Marya defined deep medicine as caring for the health care of a population by changing the environment and social systems. Together with the book’s co-author, Raj Patel, Marya constructed this definition from the field of deep ecology, an environmental philosophy that values all life intrinsically and advocates societal restructuring. 

“Deep medicine doesn’t center around an individual,” Marya said at the event. “It’s not about telling you to diet and exercise your way out of structural determinants of health. You can’t do that. You have to actually change the structures to change the outcomes.” 

Marya said the structural determinants of health, such as education, housing conditions or work environment, can influence a person’s health just as much as their genes, if not more. She said that similar to how the genome determines whether a person is at risk for certain diseases, a person’s exposome — the collection of environmental factors a person is exposed to throughout their life — plays an even bigger role in a person’s wellbeing. 

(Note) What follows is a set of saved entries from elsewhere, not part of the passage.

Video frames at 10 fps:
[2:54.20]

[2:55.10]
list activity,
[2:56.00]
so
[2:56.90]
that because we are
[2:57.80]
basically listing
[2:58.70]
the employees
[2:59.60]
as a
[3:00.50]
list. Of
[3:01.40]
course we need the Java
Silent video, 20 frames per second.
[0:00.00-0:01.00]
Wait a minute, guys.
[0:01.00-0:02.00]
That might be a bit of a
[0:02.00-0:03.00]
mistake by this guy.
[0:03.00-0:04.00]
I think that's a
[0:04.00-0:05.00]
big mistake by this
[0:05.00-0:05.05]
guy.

“When you look at the genome, that doesn’t predict the onset of chronic inflammation the way that the exposome does,” Marya said. 

Marya said despite the popular belief that health is a reflection of personal choices, the effect of institutions like structural racism, housing inequality or industrial pollution have a far more severe effect on the overall health of the population.  

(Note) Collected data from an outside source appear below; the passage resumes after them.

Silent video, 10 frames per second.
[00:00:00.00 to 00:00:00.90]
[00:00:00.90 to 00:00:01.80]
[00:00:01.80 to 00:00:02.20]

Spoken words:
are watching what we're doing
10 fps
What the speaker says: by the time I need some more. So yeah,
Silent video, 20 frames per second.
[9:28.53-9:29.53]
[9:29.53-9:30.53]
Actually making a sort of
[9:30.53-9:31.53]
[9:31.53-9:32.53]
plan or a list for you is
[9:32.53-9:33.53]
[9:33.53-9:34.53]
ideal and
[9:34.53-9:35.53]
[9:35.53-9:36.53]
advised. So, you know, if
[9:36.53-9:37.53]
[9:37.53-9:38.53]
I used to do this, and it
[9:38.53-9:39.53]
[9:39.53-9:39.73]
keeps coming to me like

“The rate of diabetes around the world going up is not just billions of people making bad choices.” Marya said. “This is not about individuals making bad choices. This is about structures and systems that create damage, creating a toxic exposome.”

These structural systems create greater risks of illness in impoverished communities. According to the National Diabetes Audit, the 20% of adults who have the lowest income have a 77% larger chance of having Type 2 Diabetes in comparison to the 20% of adults with the highest income. 

Marya said one way to combat the legacy of colonialism in medical care is for health systems to prioritize community involvement in the practice of medicine. She hopes that by teaching health care students about the colonial origins of structural inequity in health care, students can pave the way for a more socially, politically and culturally conscious form of medical care.

“I would make every first year of medical school embedded in the communities where the medical school is happening and where medical students are learning first and foremost from community members as teachers,” Marya said. “The students would learn from the sociopolitical environment through the lens of the people that are most harmed first.”

Bosha agreed that Marya’s call to action for medical students, health care workers and society could revolutionize medical care. 

“If medicine were to be taught in this way, it would transform the practice of medicine, reaffirming autonomy, humanity and respect of individual identities of the patient, and introduce more equity within health care systems,” Bosha said.